===== PROVIDED RECORDS
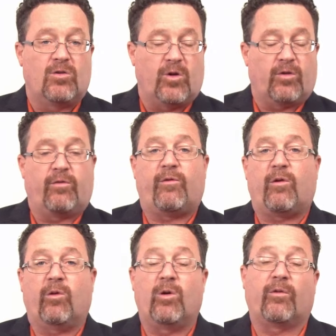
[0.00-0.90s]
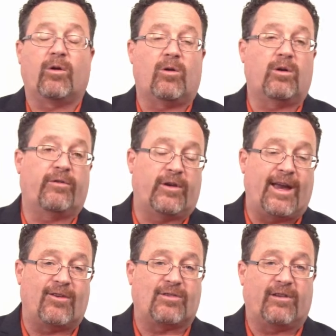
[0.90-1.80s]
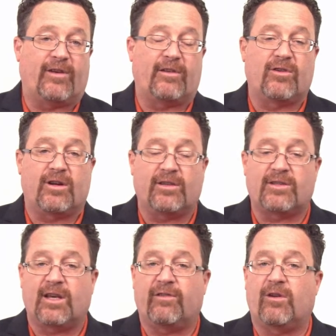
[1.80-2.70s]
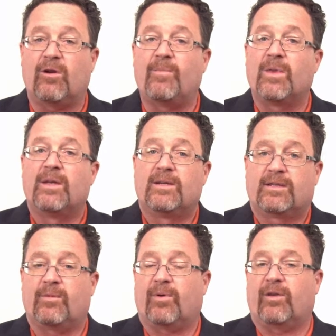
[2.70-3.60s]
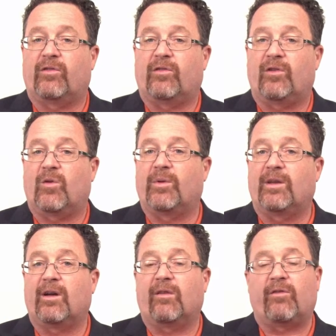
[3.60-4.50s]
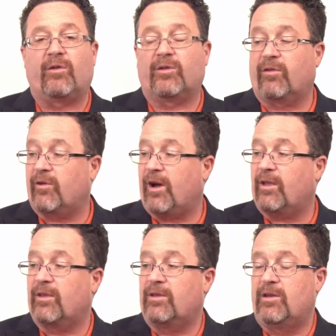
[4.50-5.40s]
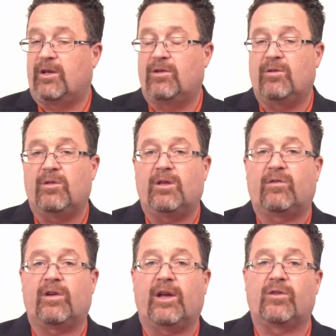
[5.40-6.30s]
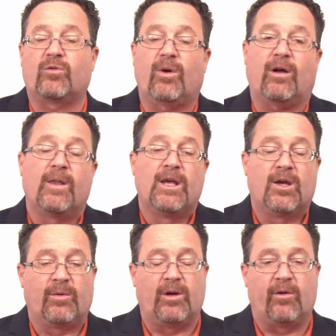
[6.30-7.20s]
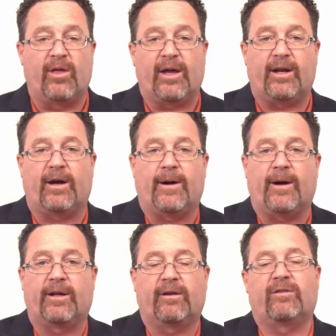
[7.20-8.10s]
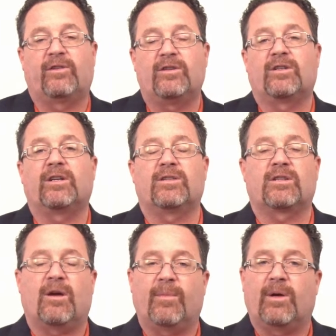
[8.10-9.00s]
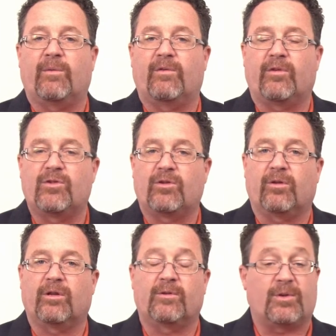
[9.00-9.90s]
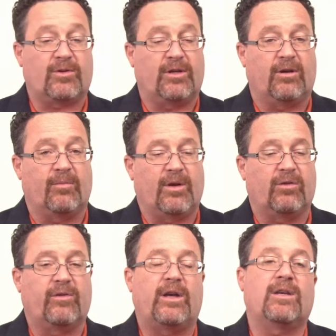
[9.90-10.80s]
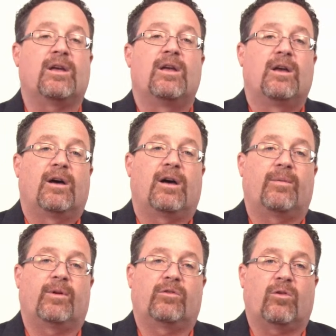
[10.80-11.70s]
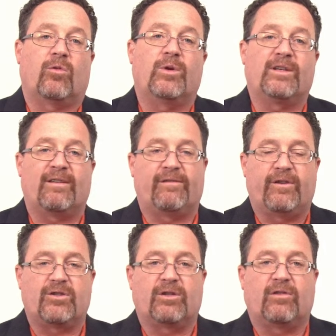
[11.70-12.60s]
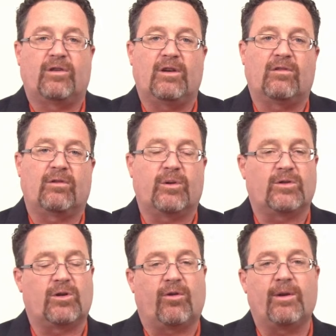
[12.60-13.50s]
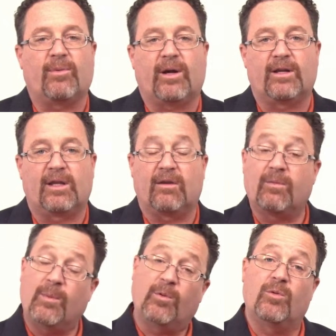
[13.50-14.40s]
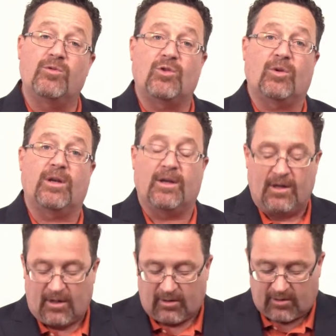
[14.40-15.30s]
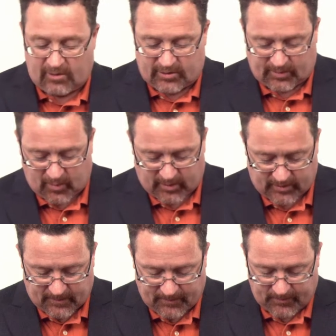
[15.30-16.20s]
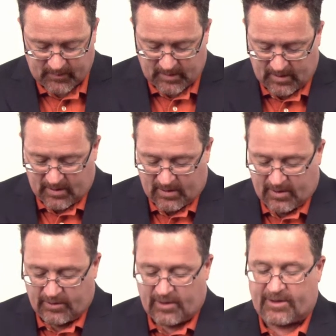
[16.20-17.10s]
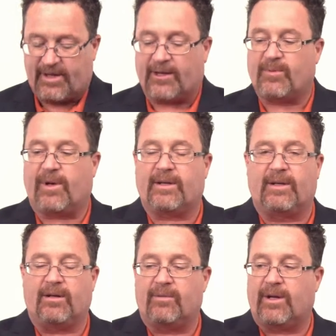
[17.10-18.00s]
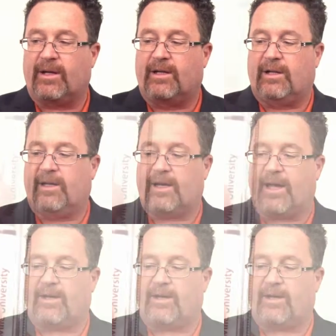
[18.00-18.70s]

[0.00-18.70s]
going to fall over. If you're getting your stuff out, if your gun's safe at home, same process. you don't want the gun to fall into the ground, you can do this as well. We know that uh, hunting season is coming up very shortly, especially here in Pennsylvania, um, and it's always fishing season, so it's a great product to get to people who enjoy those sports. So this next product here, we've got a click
==========
===== PROVIDED RECORDS
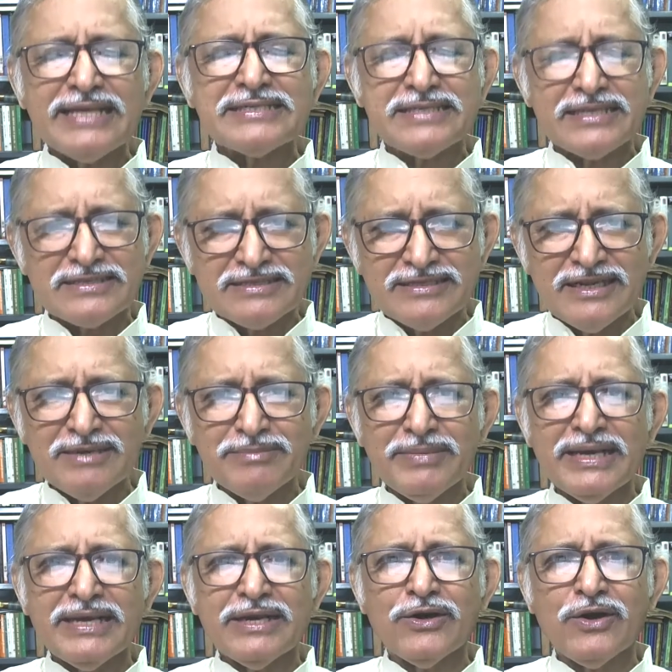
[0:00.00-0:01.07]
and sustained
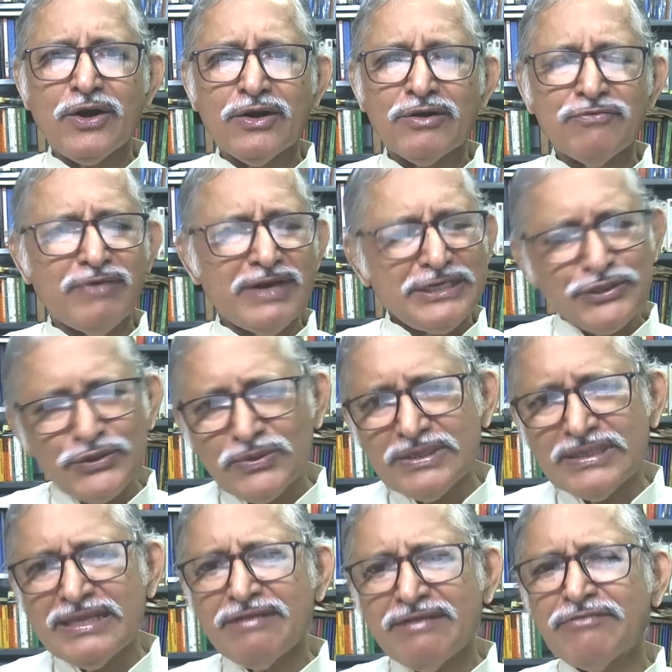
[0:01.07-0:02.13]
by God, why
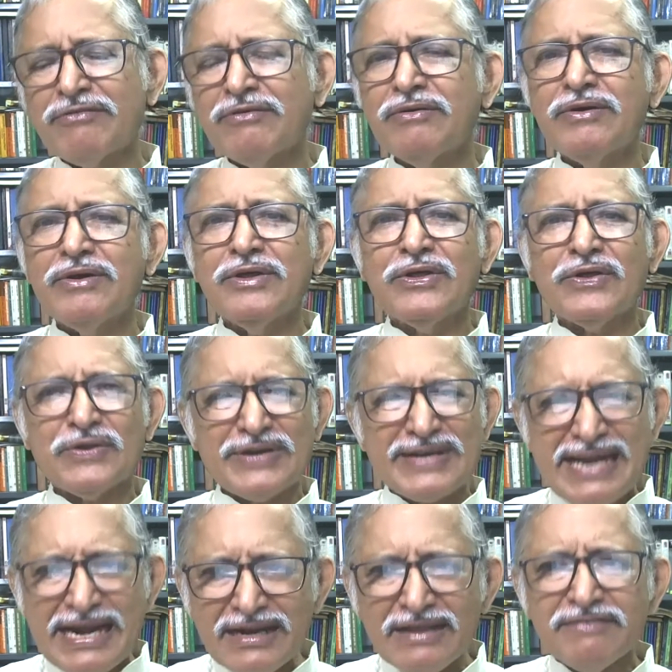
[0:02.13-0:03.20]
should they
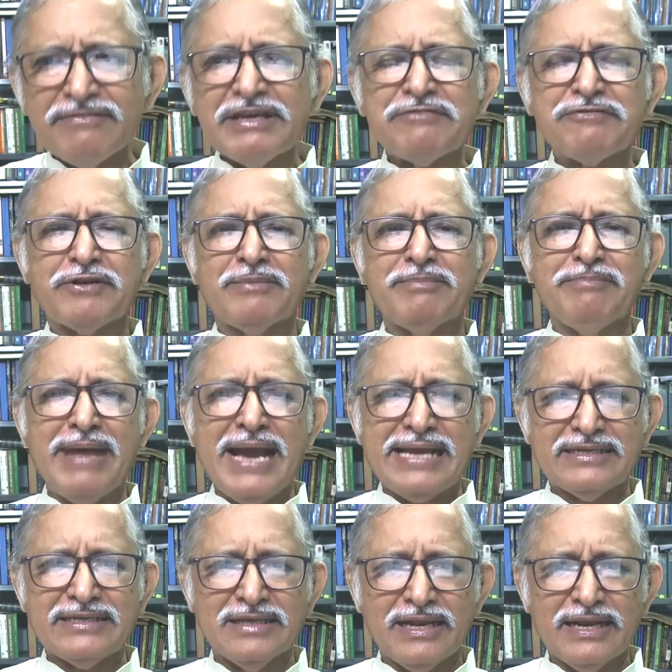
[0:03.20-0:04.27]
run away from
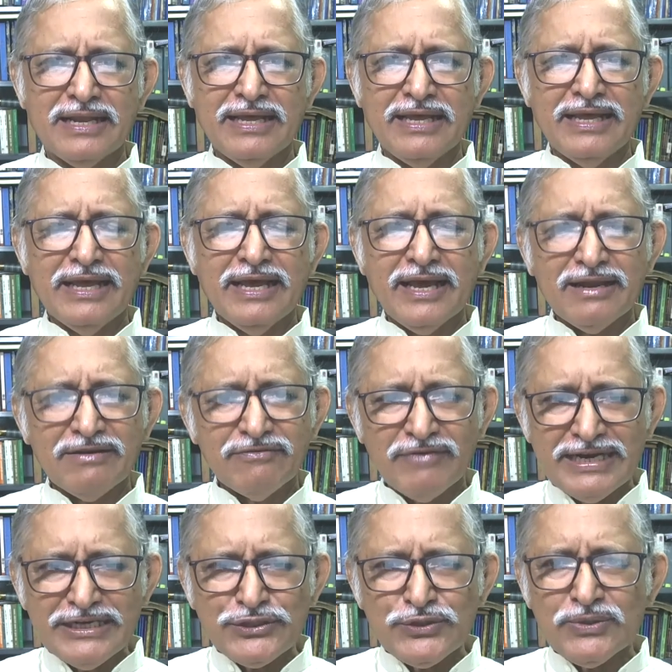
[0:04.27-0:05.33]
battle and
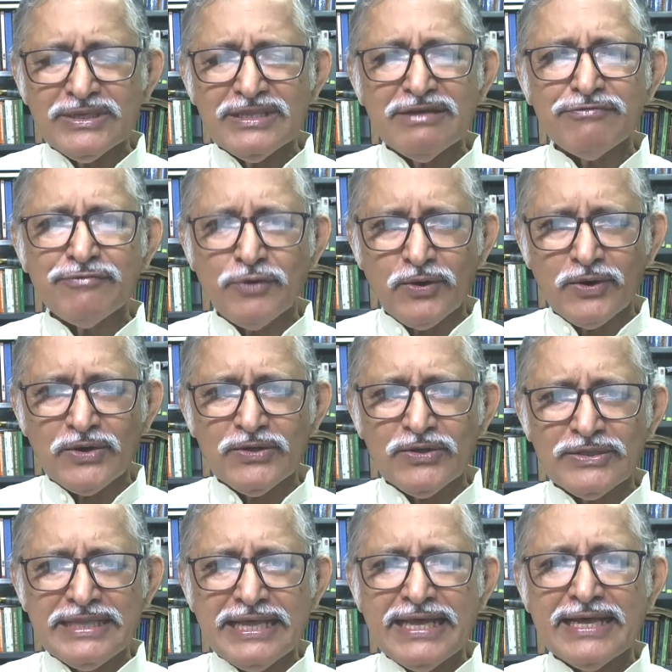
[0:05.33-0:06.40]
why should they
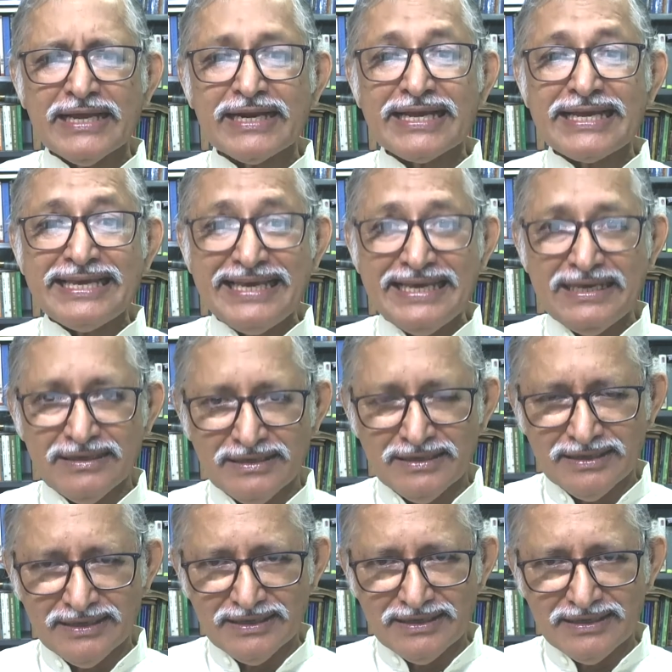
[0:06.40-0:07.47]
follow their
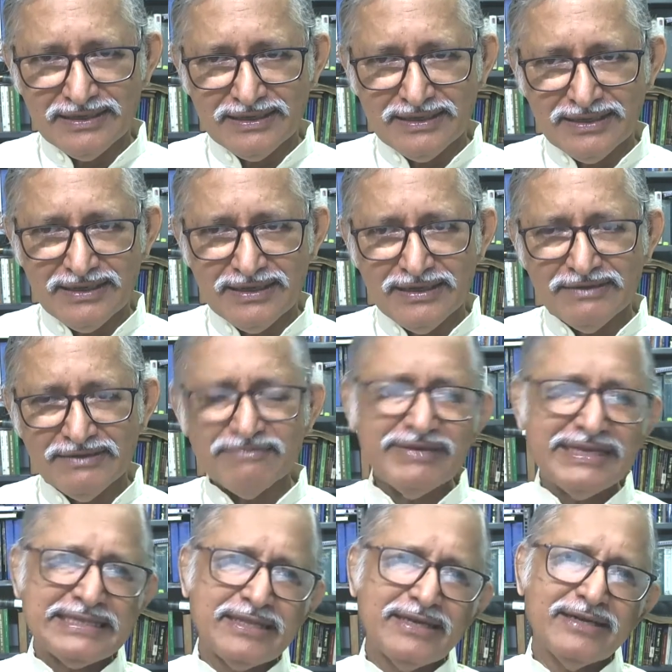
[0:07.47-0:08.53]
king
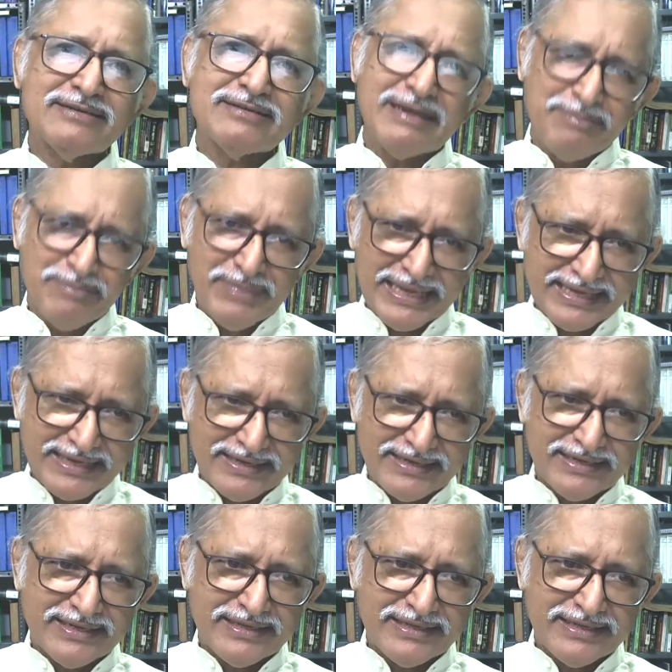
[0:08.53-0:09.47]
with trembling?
==========
===== PROVIDED RECORDS
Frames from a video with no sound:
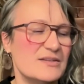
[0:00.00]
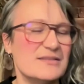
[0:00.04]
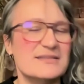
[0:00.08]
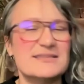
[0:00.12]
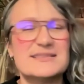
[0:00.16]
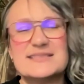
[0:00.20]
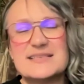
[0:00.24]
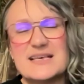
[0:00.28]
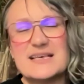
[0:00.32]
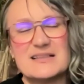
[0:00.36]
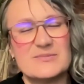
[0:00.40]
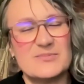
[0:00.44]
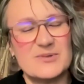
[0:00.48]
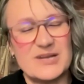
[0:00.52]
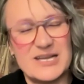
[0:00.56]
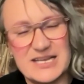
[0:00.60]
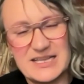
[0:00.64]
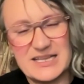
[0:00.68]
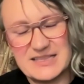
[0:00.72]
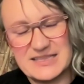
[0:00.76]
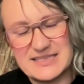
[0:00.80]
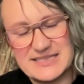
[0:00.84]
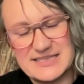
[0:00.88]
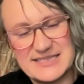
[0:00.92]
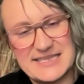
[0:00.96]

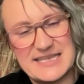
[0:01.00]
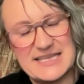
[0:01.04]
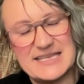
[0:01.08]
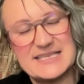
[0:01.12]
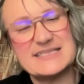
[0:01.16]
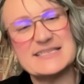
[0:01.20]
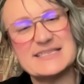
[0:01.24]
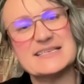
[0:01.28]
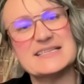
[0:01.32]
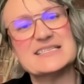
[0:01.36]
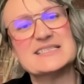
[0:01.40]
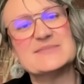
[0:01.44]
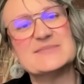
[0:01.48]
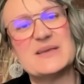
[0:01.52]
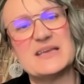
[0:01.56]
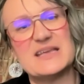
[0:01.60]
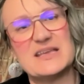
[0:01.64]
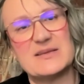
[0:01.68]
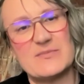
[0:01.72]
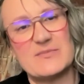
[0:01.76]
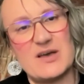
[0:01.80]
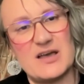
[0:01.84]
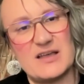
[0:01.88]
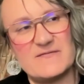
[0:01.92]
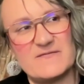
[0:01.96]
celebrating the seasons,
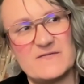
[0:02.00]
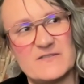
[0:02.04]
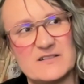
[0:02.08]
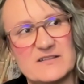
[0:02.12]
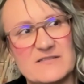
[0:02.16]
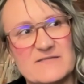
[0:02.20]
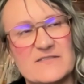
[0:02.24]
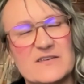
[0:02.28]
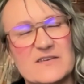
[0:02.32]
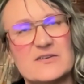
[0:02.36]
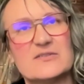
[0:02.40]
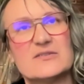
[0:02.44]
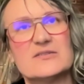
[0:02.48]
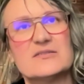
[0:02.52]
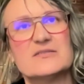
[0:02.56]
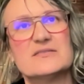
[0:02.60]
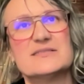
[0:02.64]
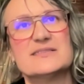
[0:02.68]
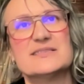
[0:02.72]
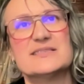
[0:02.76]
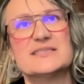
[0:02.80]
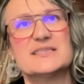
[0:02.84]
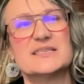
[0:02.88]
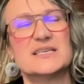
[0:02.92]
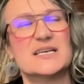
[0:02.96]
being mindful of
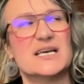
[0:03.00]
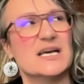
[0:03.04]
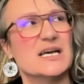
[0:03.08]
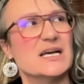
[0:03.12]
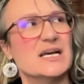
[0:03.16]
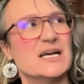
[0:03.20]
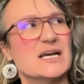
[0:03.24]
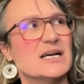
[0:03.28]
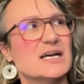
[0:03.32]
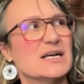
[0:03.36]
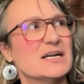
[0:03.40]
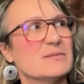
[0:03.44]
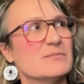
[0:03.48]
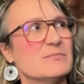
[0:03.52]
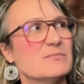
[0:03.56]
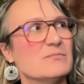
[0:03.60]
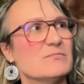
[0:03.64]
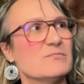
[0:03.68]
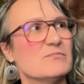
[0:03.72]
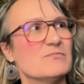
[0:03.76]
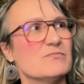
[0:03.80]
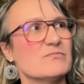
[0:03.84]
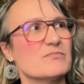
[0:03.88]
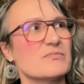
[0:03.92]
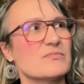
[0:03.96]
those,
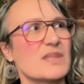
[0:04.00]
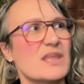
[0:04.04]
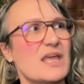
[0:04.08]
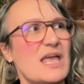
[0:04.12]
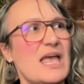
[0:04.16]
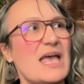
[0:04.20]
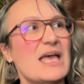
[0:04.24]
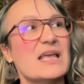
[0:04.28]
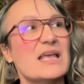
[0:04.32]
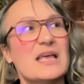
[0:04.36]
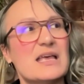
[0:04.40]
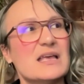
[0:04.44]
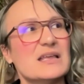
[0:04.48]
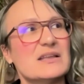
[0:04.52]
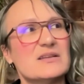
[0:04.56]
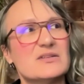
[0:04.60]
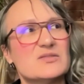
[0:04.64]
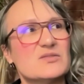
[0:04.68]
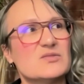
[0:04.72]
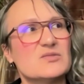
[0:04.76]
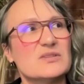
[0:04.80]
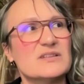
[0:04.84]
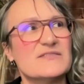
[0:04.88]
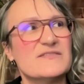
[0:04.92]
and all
==========
TASK GOAL
Line for line, output the entries above from the line with "[0.00-0.90s]" to the line with "[18.00-18.70s]", both included, and nothing more. Skip pictures.

COMPLETED TASK
[0.00-0.90s]
[0.90-1.80s]
[1.80-2.70s]
[2.70-3.60s]
[3.60-4.50s]
[4.50-5.40s]
[5.40-6.30s]
[6.30-7.20s]
[7.20-8.10s]
[8.10-9.00s]
[9.00-9.90s]
[9.90-10.80s]
[10.80-11.70s]
[11.70-12.60s]
[12.60-13.50s]
[13.50-14.40s]
[14.40-15.30s]
[15.30-16.20s]
[16.20-17.10s]
[17.10-18.00s]
[18.00-18.70s]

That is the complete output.